About this task
Copy the records below exactly, but leave out any picture they contain.

· · · · ·

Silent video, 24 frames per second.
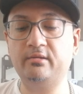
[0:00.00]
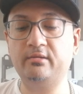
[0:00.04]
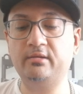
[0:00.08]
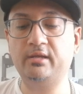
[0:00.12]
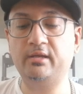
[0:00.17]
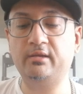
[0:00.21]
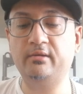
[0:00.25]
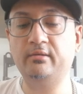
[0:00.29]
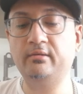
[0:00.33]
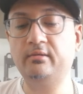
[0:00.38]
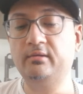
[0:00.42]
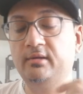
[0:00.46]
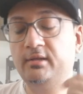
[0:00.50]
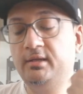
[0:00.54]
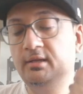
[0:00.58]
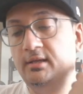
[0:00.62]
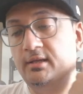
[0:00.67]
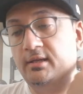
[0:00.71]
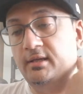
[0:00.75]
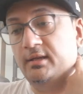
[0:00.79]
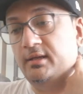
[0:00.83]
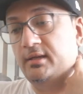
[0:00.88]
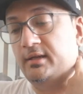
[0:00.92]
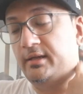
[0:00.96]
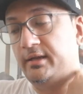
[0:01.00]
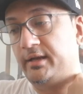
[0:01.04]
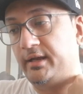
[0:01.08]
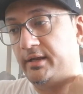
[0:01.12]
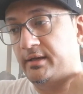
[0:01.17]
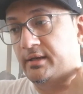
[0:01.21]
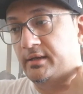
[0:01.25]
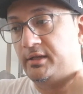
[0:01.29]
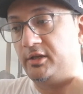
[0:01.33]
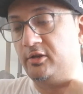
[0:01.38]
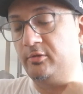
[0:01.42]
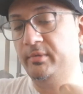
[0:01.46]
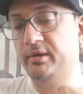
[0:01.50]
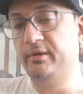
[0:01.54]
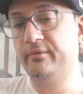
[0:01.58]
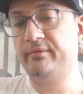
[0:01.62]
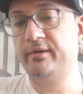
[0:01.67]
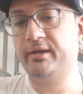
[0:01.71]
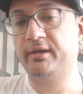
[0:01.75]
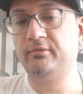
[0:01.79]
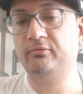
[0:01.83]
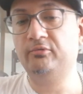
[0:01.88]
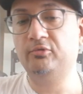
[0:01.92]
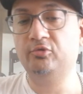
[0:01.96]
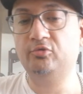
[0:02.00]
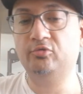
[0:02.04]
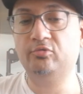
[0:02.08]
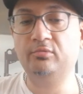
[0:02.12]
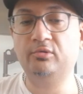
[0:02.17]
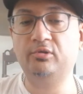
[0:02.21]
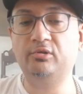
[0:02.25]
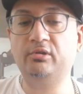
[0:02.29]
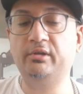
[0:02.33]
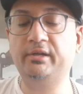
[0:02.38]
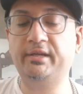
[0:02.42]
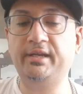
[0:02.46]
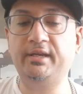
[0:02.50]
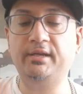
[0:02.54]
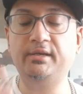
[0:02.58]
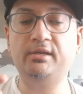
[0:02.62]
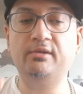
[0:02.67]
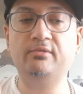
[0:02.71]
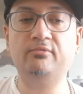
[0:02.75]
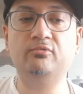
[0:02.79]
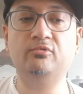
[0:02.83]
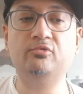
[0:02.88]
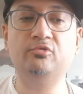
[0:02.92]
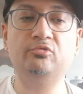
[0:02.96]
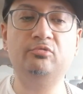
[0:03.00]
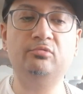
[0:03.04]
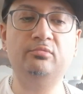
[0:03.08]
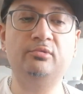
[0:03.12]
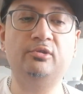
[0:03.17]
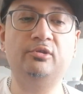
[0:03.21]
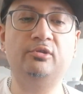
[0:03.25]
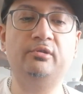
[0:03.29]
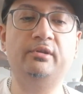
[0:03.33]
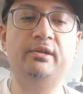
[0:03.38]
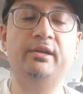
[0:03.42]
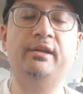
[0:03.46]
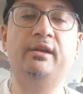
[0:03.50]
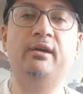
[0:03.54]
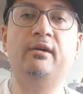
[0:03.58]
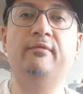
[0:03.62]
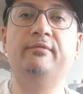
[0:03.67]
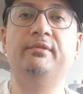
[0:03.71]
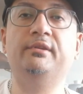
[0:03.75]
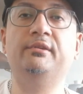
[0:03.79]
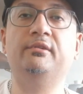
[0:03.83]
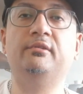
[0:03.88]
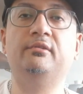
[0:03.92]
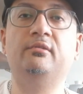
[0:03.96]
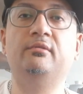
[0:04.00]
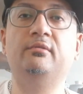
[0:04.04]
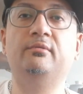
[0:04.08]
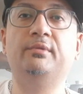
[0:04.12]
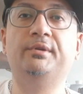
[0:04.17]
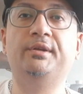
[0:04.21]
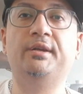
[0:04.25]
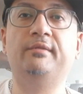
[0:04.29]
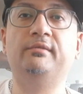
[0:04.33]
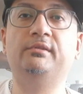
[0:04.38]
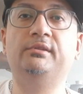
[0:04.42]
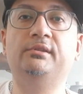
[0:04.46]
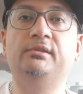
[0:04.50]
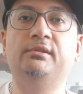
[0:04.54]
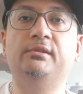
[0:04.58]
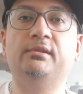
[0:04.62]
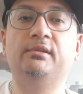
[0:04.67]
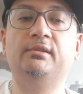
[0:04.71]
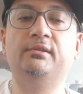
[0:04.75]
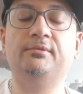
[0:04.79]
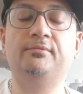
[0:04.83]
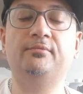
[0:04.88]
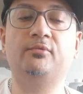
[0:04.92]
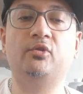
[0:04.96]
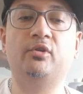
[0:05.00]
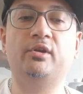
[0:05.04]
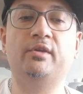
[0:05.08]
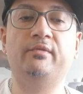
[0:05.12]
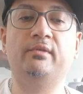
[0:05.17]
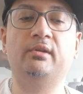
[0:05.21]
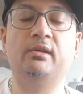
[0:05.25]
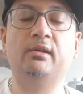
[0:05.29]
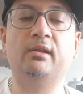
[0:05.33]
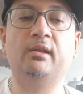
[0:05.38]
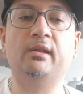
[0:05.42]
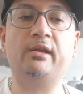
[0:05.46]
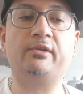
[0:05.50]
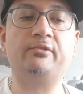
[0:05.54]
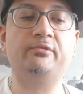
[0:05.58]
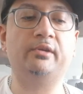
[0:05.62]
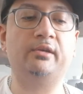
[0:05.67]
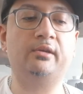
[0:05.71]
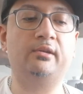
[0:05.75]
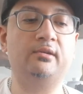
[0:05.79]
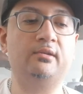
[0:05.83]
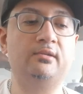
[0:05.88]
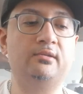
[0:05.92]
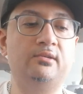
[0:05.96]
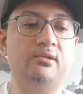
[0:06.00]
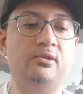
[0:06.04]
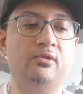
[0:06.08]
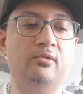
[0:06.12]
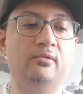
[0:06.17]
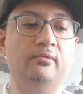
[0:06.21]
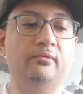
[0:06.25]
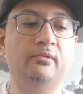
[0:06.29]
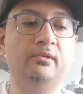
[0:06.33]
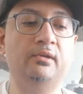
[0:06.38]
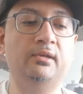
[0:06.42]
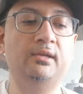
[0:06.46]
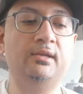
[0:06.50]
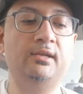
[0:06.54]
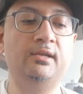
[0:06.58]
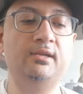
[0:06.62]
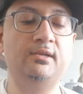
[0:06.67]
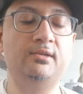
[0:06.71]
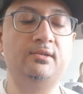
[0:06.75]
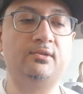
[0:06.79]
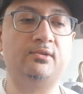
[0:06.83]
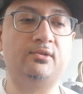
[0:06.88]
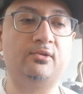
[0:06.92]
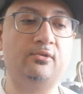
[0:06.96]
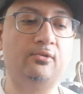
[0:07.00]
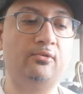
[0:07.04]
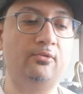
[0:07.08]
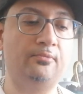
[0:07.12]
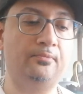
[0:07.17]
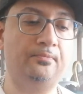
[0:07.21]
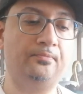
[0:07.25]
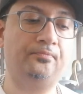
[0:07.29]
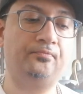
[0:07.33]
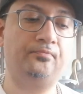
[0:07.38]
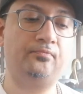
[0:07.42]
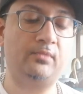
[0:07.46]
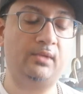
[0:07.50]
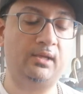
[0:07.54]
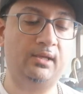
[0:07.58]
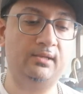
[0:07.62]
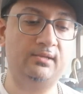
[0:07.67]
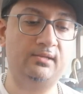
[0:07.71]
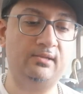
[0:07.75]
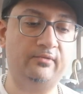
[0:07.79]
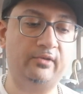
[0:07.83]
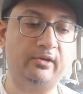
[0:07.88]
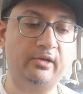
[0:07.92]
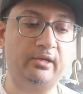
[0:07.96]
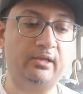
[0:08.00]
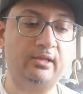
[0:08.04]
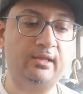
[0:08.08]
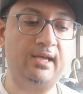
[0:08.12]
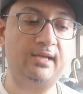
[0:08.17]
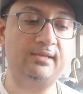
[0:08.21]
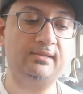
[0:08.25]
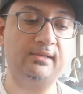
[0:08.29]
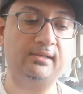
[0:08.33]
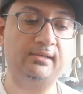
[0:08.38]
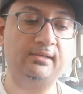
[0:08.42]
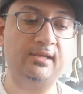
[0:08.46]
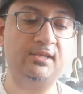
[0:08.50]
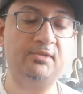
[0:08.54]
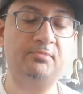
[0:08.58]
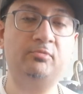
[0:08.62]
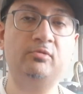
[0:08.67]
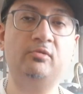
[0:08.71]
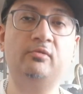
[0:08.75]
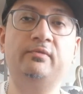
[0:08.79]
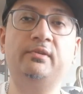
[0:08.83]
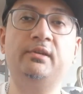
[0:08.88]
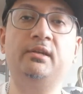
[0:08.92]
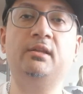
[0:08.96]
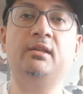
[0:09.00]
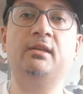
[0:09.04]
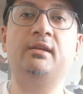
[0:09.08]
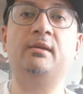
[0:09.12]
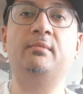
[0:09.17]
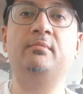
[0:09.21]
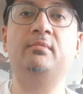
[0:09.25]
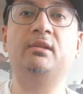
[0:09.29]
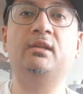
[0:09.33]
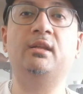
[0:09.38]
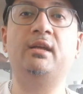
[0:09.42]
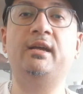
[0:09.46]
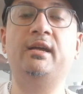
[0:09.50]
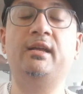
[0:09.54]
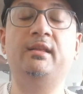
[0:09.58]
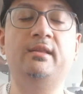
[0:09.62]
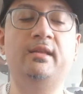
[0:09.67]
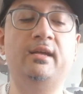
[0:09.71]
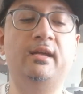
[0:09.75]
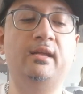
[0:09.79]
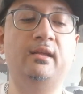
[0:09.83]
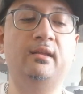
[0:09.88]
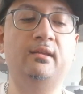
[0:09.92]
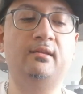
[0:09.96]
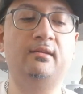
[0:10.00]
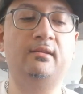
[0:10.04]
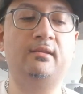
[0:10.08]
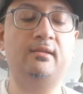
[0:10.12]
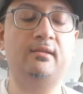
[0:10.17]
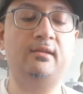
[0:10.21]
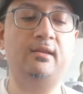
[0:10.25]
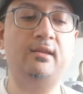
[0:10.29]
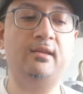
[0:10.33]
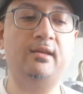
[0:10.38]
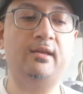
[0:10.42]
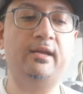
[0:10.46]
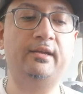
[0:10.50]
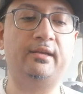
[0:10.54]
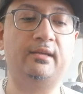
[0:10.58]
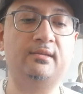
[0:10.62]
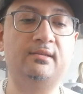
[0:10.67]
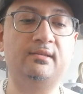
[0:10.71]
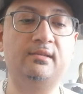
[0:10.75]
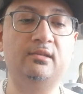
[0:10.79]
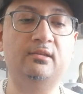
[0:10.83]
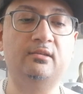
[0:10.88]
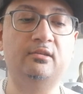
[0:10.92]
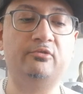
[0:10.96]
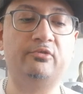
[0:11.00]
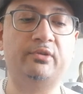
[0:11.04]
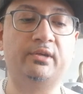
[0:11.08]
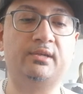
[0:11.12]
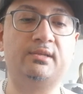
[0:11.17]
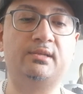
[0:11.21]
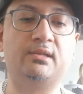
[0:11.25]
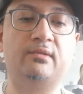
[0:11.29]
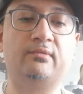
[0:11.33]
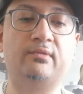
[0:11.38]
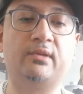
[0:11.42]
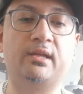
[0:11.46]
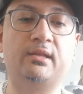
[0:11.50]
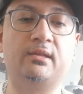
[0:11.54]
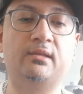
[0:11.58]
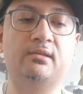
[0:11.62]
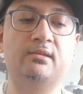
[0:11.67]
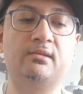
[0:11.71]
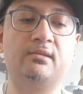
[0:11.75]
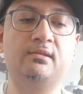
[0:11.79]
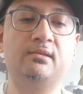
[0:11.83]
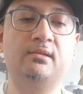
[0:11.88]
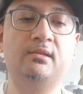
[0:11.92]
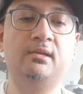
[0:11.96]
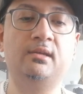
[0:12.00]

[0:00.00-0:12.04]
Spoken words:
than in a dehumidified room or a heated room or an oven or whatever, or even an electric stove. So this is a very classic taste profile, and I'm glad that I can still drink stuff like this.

· · · · ·

Solution to the exercise
Silent video, 24 frames per second.
[0:00.00]
[0:00.04]
[0:00.08]
[0:00.12]
[0:00.17]
[0:00.21]
[0:00.25]
[0:00.29]
[0:00.33]
[0:00.38]
[0:00.42]
[0:00.46]
[0:00.50]
[0:00.54]
[0:00.58]
[0:00.62]
[0:00.67]
[0:00.71]
[0:00.75]
[0:00.79]
[0:00.83]
[0:00.88]
[0:00.92]
[0:00.96]
[0:01.00]
[0:01.04]
[0:01.08]
[0:01.12]
[0:01.17]
[0:01.21]
[0:01.25]
[0:01.29]
[0:01.33]
[0:01.38]
[0:01.42]
[0:01.46]
[0:01.50]
[0:01.54]
[0:01.58]
[0:01.62]
[0:01.67]
[0:01.71]
[0:01.75]
[0:01.79]
[0:01.83]
[0:01.88]
[0:01.92]
[0:01.96]
[0:02.00]
[0:02.04]
[0:02.08]
[0:02.12]
[0:02.17]
[0:02.21]
[0:02.25]
[0:02.29]
[0:02.33]
[0:02.38]
[0:02.42]
[0:02.46]
[0:02.50]
[0:02.54]
[0:02.58]
[0:02.62]
[0:02.67]
[0:02.71]
[0:02.75]
[0:02.79]
[0:02.83]
[0:02.88]
[0:02.92]
[0:02.96]
[0:03.00]
[0:03.04]
[0:03.08]
[0:03.12]
[0:03.17]
[0:03.21]
[0:03.25]
[0:03.29]
[0:03.33]
[0:03.38]
[0:03.42]
[0:03.46]
[0:03.50]
[0:03.54]
[0:03.58]
[0:03.62]
[0:03.67]
[0:03.71]
[0:03.75]
[0:03.79]
[0:03.83]
[0:03.88]
[0:03.92]
[0:03.96]
[0:04.00]
[0:04.04]
[0:04.08]
[0:04.12]
[0:04.17]
[0:04.21]
[0:04.25]
[0:04.29]
[0:04.33]
[0:04.38]
[0:04.42]
[0:04.46]
[0:04.50]
[0:04.54]
[0:04.58]
[0:04.62]
[0:04.67]
[0:04.71]
[0:04.75]
[0:04.79]
[0:04.83]
[0:04.88]
[0:04.92]
[0:04.96]
[0:05.00]
[0:05.04]
[0:05.08]
[0:05.12]
[0:05.17]
[0:05.21]
[0:05.25]
[0:05.29]
[0:05.33]
[0:05.38]
[0:05.42]
[0:05.46]
[0:05.50]
[0:05.54]
[0:05.58]
[0:05.62]
[0:05.67]
[0:05.71]
[0:05.75]
[0:05.79]
[0:05.83]
[0:05.88]
[0:05.92]
[0:05.96]
[0:06.00]
[0:06.04]
[0:06.08]
[0:06.12]
[0:06.17]
[0:06.21]
[0:06.25]
[0:06.29]
[0:06.33]
[0:06.38]
[0:06.42]
[0:06.46]
[0:06.50]
[0:06.54]
[0:06.58]
[0:06.62]
[0:06.67]
[0:06.71]
[0:06.75]
[0:06.79]
[0:06.83]
[0:06.88]
[0:06.92]
[0:06.96]
[0:07.00]
[0:07.04]
[0:07.08]
[0:07.12]
[0:07.17]
[0:07.21]
[0:07.25]
[0:07.29]
[0:07.33]
[0:07.38]
[0:07.42]
[0:07.46]
[0:07.50]
[0:07.54]
[0:07.58]
[0:07.62]
[0:07.67]
[0:07.71]
[0:07.75]
[0:07.79]
[0:07.83]
[0:07.88]
[0:07.92]
[0:07.96]
[0:08.00]
[0:08.04]
[0:08.08]
[0:08.12]
[0:08.17]
[0:08.21]
[0:08.25]
[0:08.29]
[0:08.33]
[0:08.38]
[0:08.42]
[0:08.46]
[0:08.50]
[0:08.54]
[0:08.58]
[0:08.62]
[0:08.67]
[0:08.71]
[0:08.75]
[0:08.79]
[0:08.83]
[0:08.88]
[0:08.92]
[0:08.96]
[0:09.00]
[0:09.04]
[0:09.08]
[0:09.12]
[0:09.17]
[0:09.21]
[0:09.25]
[0:09.29]
[0:09.33]
[0:09.38]
[0:09.42]
[0:09.46]
[0:09.50]
[0:09.54]
[0:09.58]
[0:09.62]
[0:09.67]
[0:09.71]
[0:09.75]
[0:09.79]
[0:09.83]
[0:09.88]
[0:09.92]
[0:09.96]
[0:10.00]
[0:10.04]
[0:10.08]
[0:10.12]
[0:10.17]
[0:10.21]
[0:10.25]
[0:10.29]
[0:10.33]
[0:10.38]
[0:10.42]
[0:10.46]
[0:10.50]
[0:10.54]
[0:10.58]
[0:10.62]
[0:10.67]
[0:10.71]
[0:10.75]
[0:10.79]
[0:10.83]
[0:10.88]
[0:10.92]
[0:10.96]
[0:11.00]
[0:11.04]
[0:11.08]
[0:11.12]
[0:11.17]
[0:11.21]
[0:11.25]
[0:11.29]
[0:11.33]
[0:11.38]
[0:11.42]
[0:11.46]
[0:11.50]
[0:11.54]
[0:11.58]
[0:11.62]
[0:11.67]
[0:11.71]
[0:11.75]
[0:11.79]
[0:11.83]
[0:11.88]
[0:11.92]
[0:11.96]
[0:12.00]

[0:00.00-0:12.04]
Spoken words:
than in a dehumidified room or a heated room or an oven or whatever, or even an electric stove. So this is a very classic taste profile, and I'm glad that I can still drink stuff like this.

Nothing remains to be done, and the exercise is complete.